I’ve always described the world of Red Queen to friends as equal parts Game of Thrones, Avatar: The Last Airbender, and Hunger Games, all of which I mean with both positive and pejorative connotations. The comparison to Game of Thrones was primarily a shorthand for the setting, one of castles and battlefields in which noble houses in fine clothing battle for power. By the final book, however, this comparison has taken on a new dimension. Long lauded for the moral grayness of its large, interesting cast of characters, the Song of Ice and Fire books ask you to invest in individuals, not Good Guys and Bad Guys. It is this quality, the uncoupling of the narrative from one single hero, that Aveyard infuses into War Storm.
“In War Storm, Aveyard made the jump from having multiple POVs to having multiple protagonists.”
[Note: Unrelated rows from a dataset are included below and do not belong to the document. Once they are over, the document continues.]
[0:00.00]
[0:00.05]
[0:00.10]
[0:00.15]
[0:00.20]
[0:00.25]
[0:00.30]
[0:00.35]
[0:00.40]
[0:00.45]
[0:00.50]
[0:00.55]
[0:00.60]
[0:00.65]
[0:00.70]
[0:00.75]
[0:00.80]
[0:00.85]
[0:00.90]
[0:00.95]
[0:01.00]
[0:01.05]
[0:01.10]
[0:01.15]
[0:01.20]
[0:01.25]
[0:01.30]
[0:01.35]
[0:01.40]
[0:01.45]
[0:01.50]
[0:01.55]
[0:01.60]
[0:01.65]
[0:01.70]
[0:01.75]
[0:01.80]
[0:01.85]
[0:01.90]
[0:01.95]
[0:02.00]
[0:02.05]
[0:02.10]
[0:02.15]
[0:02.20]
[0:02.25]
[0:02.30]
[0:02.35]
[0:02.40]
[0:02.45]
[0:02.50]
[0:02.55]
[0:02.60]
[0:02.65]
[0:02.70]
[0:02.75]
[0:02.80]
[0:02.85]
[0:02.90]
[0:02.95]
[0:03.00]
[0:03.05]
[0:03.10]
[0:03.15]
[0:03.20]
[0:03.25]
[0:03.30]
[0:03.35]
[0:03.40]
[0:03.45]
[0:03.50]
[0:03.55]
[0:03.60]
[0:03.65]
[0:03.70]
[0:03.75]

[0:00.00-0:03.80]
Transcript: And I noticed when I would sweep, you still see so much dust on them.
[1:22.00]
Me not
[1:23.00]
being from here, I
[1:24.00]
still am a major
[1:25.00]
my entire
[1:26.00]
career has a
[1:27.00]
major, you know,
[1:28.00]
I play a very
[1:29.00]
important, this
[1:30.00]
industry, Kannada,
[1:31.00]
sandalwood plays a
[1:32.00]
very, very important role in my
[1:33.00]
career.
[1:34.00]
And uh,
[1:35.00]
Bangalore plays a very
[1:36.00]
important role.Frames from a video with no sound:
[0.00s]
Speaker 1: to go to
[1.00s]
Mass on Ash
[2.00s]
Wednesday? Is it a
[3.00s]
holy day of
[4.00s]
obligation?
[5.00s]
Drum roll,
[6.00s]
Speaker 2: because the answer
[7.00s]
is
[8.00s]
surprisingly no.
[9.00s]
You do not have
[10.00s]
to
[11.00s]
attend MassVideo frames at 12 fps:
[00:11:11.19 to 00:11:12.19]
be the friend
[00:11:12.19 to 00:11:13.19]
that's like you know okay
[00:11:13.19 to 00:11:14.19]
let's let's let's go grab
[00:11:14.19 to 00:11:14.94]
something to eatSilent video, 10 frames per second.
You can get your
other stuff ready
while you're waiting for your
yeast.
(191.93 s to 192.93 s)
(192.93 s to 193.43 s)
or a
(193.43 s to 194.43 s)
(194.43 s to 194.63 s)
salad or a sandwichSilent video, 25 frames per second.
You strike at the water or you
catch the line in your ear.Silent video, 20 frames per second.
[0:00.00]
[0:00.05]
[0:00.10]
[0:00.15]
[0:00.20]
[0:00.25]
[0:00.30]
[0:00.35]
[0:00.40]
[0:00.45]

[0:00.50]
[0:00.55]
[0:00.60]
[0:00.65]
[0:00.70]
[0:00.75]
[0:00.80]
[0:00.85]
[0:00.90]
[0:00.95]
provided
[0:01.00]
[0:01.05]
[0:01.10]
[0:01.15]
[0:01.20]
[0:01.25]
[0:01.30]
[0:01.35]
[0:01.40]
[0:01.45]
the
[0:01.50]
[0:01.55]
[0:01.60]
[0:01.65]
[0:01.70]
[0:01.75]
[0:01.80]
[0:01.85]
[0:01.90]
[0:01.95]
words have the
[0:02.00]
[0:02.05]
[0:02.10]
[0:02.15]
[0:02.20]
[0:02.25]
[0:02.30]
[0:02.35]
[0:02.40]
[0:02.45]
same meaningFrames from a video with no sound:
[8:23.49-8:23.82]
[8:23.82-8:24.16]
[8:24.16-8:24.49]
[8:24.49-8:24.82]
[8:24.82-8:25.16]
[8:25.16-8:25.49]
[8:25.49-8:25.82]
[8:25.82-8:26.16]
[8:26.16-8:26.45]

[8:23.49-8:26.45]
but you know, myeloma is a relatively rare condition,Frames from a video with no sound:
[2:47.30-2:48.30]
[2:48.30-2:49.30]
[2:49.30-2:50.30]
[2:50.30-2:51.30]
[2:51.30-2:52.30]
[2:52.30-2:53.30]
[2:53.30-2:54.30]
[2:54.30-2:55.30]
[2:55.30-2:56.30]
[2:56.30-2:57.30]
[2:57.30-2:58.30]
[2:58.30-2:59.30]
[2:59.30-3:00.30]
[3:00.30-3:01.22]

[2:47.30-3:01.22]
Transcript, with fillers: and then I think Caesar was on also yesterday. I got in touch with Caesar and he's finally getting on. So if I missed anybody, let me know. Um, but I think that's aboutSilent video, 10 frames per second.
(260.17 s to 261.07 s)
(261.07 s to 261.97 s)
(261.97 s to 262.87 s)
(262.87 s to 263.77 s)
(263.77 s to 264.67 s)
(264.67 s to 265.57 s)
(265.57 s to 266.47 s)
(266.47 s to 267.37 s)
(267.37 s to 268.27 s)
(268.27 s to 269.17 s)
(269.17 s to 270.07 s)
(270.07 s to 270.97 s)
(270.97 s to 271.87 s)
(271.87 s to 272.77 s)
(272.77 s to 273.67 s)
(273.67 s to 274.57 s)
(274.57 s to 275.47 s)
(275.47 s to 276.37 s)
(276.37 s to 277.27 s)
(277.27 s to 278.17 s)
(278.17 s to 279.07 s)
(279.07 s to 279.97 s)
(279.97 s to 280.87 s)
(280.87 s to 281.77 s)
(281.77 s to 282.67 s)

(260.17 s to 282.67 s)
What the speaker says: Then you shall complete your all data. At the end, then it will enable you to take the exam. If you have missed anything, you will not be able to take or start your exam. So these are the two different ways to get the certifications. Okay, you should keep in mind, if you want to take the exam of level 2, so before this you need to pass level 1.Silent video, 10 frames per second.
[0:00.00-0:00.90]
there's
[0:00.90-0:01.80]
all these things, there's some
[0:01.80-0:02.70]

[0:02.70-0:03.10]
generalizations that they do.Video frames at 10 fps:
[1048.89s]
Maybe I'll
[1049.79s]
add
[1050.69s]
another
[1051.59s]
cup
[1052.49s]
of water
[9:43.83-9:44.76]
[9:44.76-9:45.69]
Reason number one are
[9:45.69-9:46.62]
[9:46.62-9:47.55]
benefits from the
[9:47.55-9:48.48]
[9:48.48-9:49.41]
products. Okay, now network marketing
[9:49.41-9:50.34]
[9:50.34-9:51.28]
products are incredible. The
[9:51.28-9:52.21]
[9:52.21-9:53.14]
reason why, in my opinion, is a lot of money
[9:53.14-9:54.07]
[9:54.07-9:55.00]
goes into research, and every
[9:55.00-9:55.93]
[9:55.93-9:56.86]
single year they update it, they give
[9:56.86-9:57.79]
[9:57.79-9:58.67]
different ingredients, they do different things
Aveyard added two additional POVs in the third book, King’s Cage, which mostly served to fill in the story gaps left when Mare was removed from much of the action. These perspectives, while enlightening and amusing, were still ultimately focused on Mare, the world’s center of gravity. In War Storm, Aveyard made the jump from having multiple POVs to having multiple protagonists. When writing in, say, Cal’s perspective, Aveyard treats the events as Cal’s story, not just another way of looking at Mare’s, allowing the reader to invest in each character on their own terms.
The world of Red Queen is no longer one in which Mare Barrow is the purpose of the universe. Instead of being a story of one girl thrust into dangerous circumstances, War Storm is the story of a divided world that falls into chaos. It is War Storm’s ability to convince me that there is a world outside Mare that makes me most excited for whatever project Aveyard finds next.